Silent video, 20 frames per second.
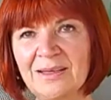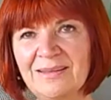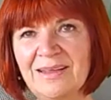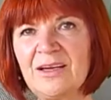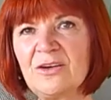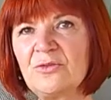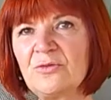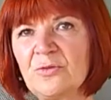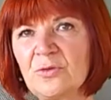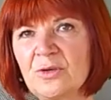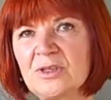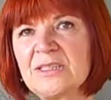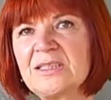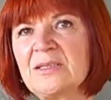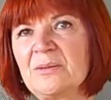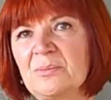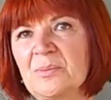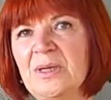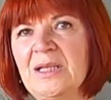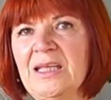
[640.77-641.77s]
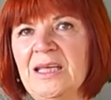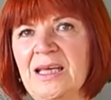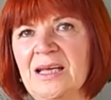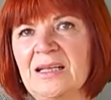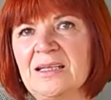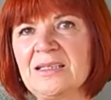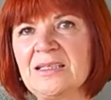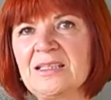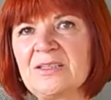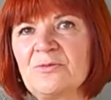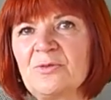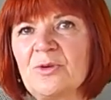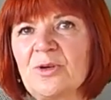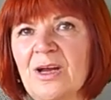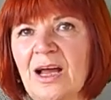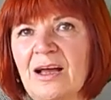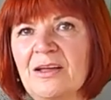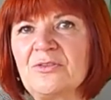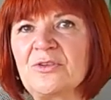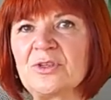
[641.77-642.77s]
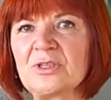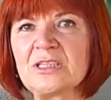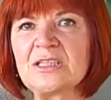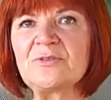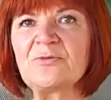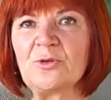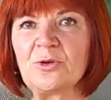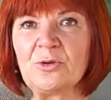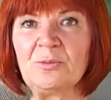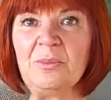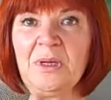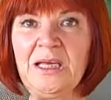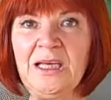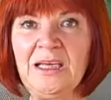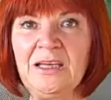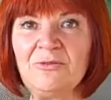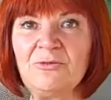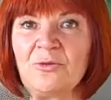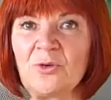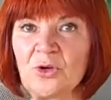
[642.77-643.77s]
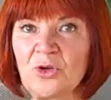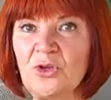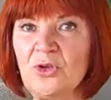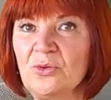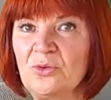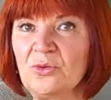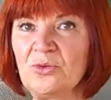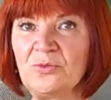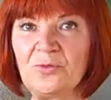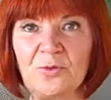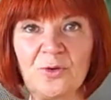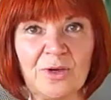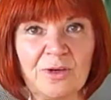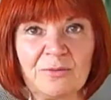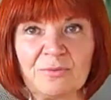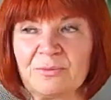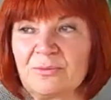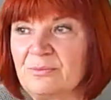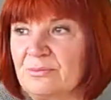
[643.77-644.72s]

are there for somebody else, for others, for me, for you, for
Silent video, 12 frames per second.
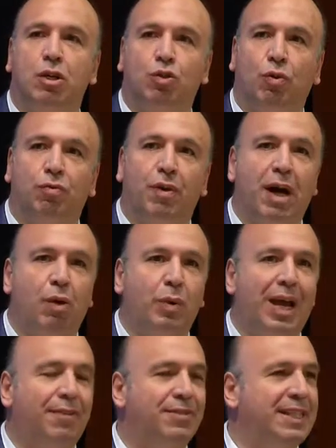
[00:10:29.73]
So far,
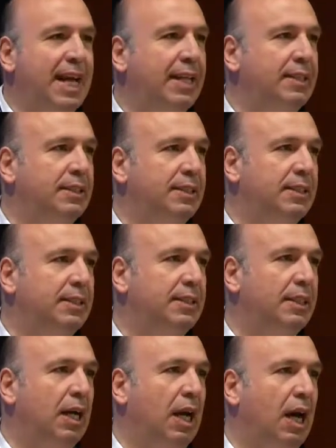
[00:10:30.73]
we have
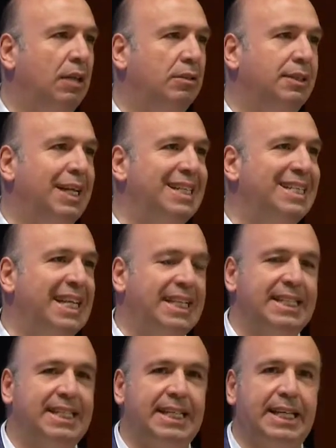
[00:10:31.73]
sent
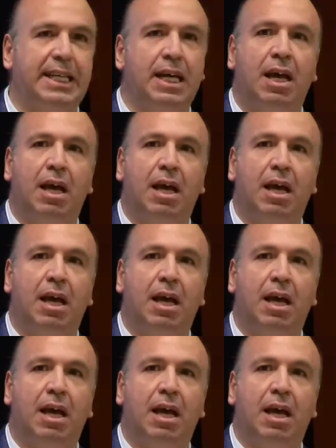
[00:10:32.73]
160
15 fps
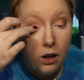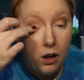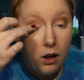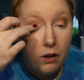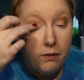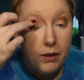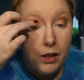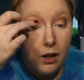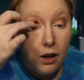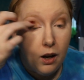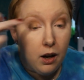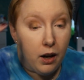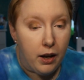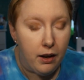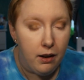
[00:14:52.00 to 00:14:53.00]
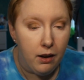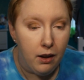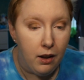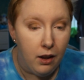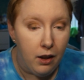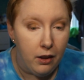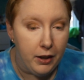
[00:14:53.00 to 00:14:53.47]
of the eye.
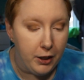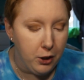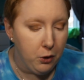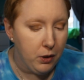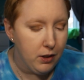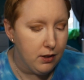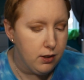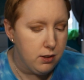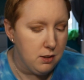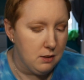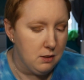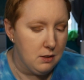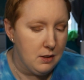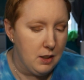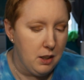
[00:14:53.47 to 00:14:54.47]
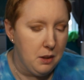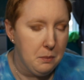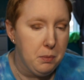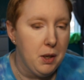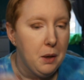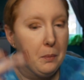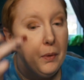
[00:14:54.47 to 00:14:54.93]
Like, you can still see the
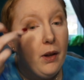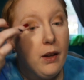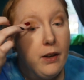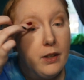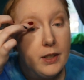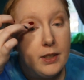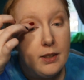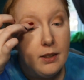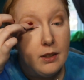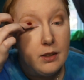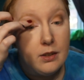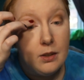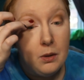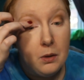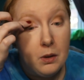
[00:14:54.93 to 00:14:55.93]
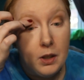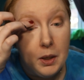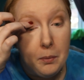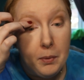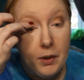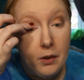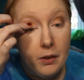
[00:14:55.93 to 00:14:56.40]
pigment, and they're still so
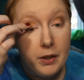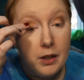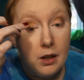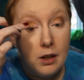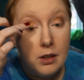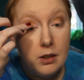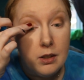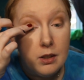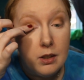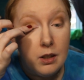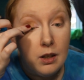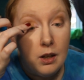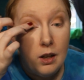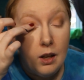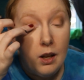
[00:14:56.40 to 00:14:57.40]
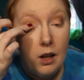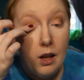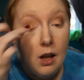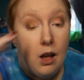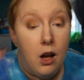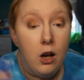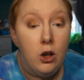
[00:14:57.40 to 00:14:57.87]
creamy to the touch.
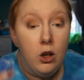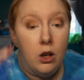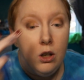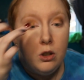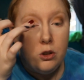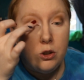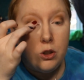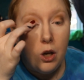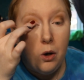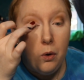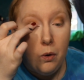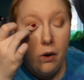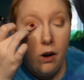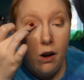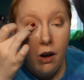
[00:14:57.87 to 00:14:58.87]
So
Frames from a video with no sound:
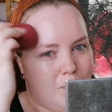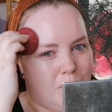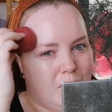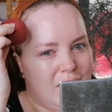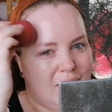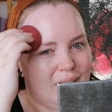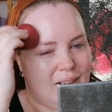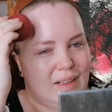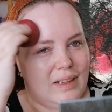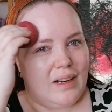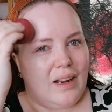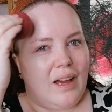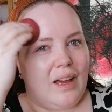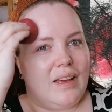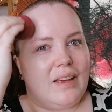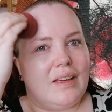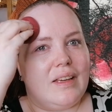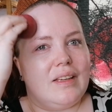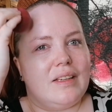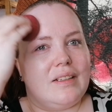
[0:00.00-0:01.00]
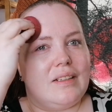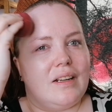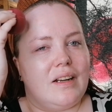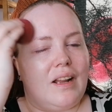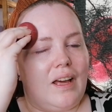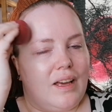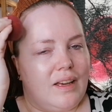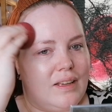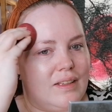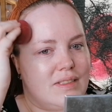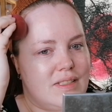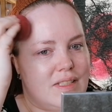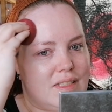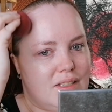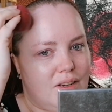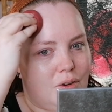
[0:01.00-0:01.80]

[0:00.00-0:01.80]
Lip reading: really like it. Like, it's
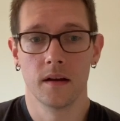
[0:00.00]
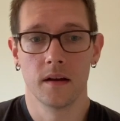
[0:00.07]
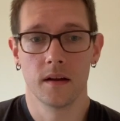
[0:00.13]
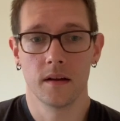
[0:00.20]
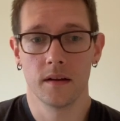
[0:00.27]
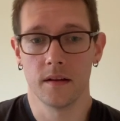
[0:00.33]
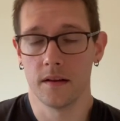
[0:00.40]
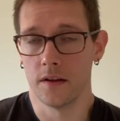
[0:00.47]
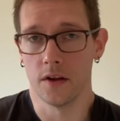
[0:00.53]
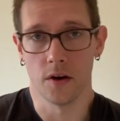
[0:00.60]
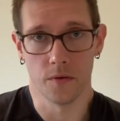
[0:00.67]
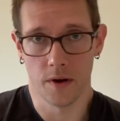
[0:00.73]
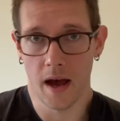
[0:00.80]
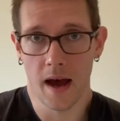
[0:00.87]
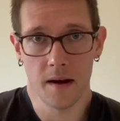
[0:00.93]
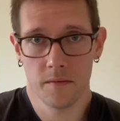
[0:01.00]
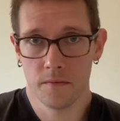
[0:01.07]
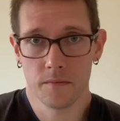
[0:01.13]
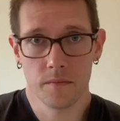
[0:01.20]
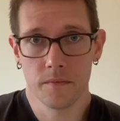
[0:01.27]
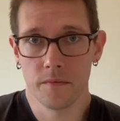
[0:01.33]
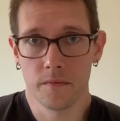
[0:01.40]
not
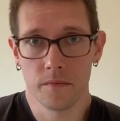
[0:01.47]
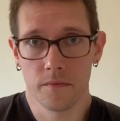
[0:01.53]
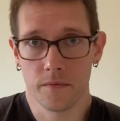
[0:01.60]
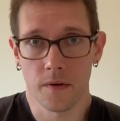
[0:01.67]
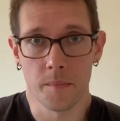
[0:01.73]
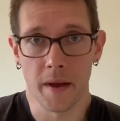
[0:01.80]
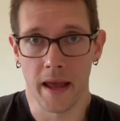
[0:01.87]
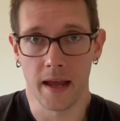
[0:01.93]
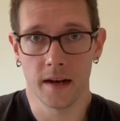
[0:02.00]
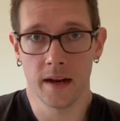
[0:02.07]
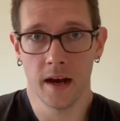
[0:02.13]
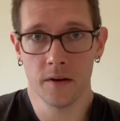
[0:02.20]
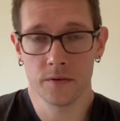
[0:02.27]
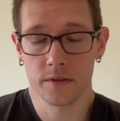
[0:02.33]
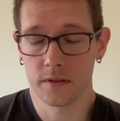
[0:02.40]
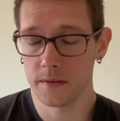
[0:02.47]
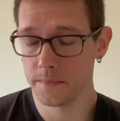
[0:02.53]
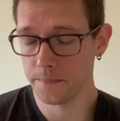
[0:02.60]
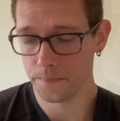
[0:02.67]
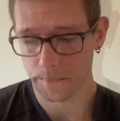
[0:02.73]
from handouts.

━━━━━━━━━━

Exactly the lines from the one that contains "[0:00.00-0:01.00]" through the final line of the records above are needed, given again word for word, with every picture left out.

[0:00.00-0:01.00]
[0:01.00-0:01.80]

[0:00.00-0:01.80]
Lip reading: really like it. Like, it's
[0:00.00]
[0:00.07]
[0:00.13]
[0:00.20]
[0:00.27]
[0:00.33]
[0:00.40]
[0:00.47]
[0:00.53]
[0:00.60]
[0:00.67]
[0:00.73]
[0:00.80]
[0:00.87]
[0:00.93]
[0:01.00]
[0:01.07]
[0:01.13]
[0:01.20]
[0:01.27]
[0:01.33]
[0:01.40]
not
[0:01.47]
[0:01.53]
[0:01.60]
[0:01.67]
[0:01.73]
[0:01.80]
[0:01.87]
[0:01.93]
[0:02.00]
[0:02.07]
[0:02.13]
[0:02.20]
[0:02.27]
[0:02.33]
[0:02.40]
[0:02.47]
[0:02.53]
[0:02.60]
[0:02.67]
[0:02.73]
from handouts.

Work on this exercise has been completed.